▶ _What to produce_
Take the data below and copy exactly the lines starting at the one with "[2.00-3.00s]" and finishing at the one with "[00:12:37.76 to 00:12:38.76]", both included.

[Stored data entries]
______________________________
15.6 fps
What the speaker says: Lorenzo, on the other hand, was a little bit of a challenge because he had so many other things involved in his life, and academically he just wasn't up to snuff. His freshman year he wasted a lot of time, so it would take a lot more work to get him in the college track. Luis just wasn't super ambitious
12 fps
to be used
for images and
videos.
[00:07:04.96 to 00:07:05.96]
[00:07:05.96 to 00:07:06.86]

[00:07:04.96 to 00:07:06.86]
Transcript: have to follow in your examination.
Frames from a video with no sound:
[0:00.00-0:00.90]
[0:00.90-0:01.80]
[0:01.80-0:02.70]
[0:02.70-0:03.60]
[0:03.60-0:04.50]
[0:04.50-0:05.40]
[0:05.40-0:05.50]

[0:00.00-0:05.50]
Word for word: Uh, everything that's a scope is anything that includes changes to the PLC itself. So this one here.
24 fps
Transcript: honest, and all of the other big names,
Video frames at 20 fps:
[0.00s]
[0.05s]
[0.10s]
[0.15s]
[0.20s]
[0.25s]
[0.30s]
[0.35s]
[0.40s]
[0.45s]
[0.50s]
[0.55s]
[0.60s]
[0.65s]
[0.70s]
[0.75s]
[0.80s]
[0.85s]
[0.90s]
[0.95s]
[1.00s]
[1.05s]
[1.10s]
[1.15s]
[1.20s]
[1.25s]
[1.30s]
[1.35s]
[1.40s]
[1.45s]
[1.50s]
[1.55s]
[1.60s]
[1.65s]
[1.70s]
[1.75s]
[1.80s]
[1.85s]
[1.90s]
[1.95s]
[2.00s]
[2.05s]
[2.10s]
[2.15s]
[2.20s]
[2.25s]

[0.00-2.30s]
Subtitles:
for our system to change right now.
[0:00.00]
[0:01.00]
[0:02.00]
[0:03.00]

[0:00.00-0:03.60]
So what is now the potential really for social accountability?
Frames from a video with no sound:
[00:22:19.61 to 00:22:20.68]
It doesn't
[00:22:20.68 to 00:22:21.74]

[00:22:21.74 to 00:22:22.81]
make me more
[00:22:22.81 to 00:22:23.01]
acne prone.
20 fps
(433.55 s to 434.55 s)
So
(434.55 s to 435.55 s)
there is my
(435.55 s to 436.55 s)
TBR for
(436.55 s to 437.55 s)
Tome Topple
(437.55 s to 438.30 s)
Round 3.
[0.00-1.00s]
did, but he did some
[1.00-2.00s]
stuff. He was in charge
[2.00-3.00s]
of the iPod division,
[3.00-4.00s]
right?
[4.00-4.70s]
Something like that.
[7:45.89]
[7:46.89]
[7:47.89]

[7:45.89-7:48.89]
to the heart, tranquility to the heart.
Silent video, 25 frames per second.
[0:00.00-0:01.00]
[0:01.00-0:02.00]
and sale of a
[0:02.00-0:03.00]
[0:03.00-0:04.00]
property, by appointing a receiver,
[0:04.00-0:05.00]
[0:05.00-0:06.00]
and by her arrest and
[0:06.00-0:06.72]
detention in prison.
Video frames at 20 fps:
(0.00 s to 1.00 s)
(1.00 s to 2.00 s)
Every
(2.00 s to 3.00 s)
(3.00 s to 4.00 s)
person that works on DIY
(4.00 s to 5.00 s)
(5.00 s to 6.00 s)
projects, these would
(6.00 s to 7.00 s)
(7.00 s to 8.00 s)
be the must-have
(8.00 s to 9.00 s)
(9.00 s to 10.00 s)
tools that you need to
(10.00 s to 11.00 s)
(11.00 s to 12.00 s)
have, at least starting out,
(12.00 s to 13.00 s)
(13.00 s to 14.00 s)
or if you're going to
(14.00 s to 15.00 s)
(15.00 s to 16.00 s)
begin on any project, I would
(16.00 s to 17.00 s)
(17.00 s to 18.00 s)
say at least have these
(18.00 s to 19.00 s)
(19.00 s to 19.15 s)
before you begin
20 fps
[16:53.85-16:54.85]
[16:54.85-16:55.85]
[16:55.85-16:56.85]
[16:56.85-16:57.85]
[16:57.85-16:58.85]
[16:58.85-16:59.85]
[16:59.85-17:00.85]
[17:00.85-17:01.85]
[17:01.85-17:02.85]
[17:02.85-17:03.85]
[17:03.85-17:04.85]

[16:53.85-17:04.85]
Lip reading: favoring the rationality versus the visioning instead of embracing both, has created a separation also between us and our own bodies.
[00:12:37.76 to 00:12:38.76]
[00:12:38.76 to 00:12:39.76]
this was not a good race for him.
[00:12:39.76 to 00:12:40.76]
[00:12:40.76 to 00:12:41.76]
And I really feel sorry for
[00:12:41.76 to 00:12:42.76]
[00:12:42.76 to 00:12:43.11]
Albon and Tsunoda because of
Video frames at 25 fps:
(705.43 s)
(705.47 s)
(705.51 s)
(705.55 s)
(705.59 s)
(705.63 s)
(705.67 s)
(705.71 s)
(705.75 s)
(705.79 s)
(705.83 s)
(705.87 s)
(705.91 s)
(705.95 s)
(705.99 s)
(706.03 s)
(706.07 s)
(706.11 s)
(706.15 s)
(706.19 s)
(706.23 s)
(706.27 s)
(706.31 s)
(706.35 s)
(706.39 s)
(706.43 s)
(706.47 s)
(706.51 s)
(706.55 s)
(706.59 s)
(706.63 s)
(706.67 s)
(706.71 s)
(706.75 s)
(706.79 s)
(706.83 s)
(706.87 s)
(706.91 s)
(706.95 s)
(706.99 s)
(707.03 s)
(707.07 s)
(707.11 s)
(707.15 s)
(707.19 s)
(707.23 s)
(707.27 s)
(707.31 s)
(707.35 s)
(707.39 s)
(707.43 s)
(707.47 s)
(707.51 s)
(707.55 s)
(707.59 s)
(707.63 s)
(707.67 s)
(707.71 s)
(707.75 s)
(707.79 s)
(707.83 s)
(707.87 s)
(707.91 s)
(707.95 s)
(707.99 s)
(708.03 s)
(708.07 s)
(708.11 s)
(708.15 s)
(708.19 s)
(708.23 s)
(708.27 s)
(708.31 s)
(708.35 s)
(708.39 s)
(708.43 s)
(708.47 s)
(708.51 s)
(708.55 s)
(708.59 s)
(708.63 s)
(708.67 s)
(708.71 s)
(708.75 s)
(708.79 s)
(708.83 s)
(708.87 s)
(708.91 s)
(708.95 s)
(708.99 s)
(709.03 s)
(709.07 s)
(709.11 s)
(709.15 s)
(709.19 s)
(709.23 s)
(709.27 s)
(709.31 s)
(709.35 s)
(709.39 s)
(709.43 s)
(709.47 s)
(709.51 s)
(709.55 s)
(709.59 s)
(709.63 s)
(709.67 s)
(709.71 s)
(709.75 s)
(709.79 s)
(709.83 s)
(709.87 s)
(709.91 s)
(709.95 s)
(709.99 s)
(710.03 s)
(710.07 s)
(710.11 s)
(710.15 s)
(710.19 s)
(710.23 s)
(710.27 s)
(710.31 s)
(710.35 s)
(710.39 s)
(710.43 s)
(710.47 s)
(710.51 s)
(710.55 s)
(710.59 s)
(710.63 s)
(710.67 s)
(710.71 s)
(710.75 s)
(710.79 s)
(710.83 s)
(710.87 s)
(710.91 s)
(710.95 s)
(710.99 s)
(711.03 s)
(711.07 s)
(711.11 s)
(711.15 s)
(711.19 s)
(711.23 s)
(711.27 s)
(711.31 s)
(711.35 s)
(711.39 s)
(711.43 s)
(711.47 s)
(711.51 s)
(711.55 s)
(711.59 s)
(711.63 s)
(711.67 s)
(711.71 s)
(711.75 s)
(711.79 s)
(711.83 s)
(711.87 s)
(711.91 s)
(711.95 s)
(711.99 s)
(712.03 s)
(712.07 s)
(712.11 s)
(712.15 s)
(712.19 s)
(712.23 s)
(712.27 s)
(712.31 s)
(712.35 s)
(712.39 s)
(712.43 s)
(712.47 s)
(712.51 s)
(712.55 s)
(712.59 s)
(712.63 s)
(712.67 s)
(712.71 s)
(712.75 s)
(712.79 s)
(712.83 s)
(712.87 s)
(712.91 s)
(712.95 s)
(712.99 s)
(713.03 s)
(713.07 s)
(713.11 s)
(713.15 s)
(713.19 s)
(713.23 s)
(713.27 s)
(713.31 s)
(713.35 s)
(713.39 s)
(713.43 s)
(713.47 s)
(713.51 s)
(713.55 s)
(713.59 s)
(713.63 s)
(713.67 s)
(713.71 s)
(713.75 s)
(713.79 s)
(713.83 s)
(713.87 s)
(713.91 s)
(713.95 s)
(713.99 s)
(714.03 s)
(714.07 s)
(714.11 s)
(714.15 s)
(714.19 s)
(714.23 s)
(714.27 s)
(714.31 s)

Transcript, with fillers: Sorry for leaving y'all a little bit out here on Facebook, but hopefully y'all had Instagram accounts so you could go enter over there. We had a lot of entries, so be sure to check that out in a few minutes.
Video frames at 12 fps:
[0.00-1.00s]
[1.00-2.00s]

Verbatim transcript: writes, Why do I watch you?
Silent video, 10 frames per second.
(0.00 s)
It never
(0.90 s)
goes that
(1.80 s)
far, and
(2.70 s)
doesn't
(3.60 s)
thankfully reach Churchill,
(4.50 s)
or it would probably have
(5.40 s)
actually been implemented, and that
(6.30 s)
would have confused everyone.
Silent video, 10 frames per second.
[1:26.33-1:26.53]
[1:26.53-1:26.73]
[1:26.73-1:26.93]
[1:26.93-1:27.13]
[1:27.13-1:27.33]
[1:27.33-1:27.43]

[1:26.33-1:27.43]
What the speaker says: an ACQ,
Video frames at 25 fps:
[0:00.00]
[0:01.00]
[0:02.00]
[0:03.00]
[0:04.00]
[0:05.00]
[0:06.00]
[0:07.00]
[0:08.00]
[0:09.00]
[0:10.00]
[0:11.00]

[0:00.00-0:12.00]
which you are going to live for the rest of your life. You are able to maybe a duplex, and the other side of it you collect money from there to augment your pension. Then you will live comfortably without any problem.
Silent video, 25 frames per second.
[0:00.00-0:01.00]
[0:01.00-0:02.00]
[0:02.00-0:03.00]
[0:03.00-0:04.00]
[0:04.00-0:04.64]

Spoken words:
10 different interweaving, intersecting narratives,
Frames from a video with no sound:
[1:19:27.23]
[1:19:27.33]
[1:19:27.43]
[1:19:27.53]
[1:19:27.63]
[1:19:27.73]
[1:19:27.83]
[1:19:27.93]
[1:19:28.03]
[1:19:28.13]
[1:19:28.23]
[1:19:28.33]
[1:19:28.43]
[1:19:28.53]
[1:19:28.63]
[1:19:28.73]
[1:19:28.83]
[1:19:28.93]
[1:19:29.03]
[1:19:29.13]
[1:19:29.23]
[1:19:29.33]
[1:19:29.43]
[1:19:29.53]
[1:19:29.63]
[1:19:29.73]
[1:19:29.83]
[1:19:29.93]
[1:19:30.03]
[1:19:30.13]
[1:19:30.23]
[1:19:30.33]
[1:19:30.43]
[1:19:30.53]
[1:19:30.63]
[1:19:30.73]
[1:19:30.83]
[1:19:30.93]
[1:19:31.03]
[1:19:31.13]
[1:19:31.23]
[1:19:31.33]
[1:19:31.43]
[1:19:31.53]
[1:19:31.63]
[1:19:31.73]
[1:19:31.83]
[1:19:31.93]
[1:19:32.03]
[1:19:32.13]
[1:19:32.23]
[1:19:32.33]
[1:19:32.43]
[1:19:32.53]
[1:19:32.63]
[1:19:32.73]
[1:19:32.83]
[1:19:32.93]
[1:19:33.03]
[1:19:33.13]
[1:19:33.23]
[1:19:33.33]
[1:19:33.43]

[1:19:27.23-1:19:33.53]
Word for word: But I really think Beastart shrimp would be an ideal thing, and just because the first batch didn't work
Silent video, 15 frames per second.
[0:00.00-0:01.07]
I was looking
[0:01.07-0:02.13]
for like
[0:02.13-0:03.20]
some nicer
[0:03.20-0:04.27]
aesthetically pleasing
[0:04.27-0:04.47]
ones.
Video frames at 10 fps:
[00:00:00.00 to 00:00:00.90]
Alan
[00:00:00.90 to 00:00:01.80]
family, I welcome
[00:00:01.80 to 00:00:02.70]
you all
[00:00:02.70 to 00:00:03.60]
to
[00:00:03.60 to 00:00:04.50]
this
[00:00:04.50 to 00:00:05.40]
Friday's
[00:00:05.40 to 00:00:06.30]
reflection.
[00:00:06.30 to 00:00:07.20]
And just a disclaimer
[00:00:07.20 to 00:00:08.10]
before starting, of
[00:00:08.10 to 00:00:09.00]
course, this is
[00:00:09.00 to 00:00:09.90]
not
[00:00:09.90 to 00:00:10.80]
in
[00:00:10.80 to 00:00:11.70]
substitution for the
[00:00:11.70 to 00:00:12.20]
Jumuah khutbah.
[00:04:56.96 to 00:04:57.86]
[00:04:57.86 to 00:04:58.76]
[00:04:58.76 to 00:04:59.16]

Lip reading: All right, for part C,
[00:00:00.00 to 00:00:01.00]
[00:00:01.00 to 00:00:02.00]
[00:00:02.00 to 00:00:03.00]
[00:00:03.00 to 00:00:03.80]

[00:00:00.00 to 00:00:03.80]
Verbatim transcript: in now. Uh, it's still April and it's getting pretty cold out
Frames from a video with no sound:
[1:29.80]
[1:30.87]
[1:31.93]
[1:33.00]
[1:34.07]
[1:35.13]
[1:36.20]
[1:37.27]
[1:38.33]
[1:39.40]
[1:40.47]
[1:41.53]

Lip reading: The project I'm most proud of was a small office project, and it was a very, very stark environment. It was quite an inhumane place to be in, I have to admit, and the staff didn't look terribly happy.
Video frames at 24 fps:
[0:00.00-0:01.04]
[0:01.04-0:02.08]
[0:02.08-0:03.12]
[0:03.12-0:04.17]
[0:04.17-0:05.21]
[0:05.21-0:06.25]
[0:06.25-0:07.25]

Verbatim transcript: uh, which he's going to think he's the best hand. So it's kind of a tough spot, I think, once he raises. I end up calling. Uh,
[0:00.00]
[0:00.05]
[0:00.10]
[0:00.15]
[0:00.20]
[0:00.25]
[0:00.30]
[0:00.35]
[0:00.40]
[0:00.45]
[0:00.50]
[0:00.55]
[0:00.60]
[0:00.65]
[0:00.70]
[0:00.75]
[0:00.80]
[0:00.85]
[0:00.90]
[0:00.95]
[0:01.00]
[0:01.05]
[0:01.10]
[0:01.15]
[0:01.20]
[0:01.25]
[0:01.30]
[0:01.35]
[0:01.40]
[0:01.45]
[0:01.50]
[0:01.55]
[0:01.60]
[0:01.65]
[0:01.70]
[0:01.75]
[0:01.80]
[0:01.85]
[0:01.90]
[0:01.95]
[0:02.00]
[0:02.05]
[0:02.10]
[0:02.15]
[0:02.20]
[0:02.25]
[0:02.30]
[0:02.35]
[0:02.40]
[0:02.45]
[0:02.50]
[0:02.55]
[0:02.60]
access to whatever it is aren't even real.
______________________________
▶ _Your solution_
[2.00-3.00s]
of the iPod division,
[3.00-4.00s]
right?
[4.00-4.70s]
Something like that.
[7:45.89]
[7:46.89]
[7:47.89]

[7:45.89-7:48.89]
to the heart, tranquility to the heart.
Silent video, 25 frames per second.
[0:00.00-0:01.00]
[0:01.00-0:02.00]
and sale of a
[0:02.00-0:03.00]
[0:03.00-0:04.00]
property, by appointing a receiver,
[0:04.00-0:05.00]
[0:05.00-0:06.00]
and by her arrest and
[0:06.00-0:06.72]
detention in prison.
Video frames at 20 fps:
(0.00 s to 1.00 s)
(1.00 s to 2.00 s)
Every
(2.00 s to 3.00 s)
(3.00 s to 4.00 s)
person that works on DIY
(4.00 s to 5.00 s)
(5.00 s to 6.00 s)
projects, these would
(6.00 s to 7.00 s)
(7.00 s to 8.00 s)
be the must-have
(8.00 s to 9.00 s)
(9.00 s to 10.00 s)
tools that you need to
(10.00 s to 11.00 s)
(11.00 s to 12.00 s)
have, at least starting out,
(12.00 s to 13.00 s)
(13.00 s to 14.00 s)
or if you're going to
(14.00 s to 15.00 s)
(15.00 s to 16.00 s)
begin on any project, I would
(16.00 s to 17.00 s)
(17.00 s to 18.00 s)
say at least have these
(18.00 s to 19.00 s)
(19.00 s to 19.15 s)
before you begin
20 fps
[16:53.85-16:54.85]
[16:54.85-16:55.85]
[16:55.85-16:56.85]
[16:56.85-16:57.85]
[16:57.85-16:58.85]
[16:58.85-16:59.85]
[16:59.85-17:00.85]
[17:00.85-17:01.85]
[17:01.85-17:02.85]
[17:02.85-17:03.85]
[17:03.85-17:04.85]

[16:53.85-17:04.85]
Lip reading: favoring the rationality versus the visioning instead of embracing both, has created a separation also between us and our own bodies.
[00:12:37.76 to 00:12:38.76]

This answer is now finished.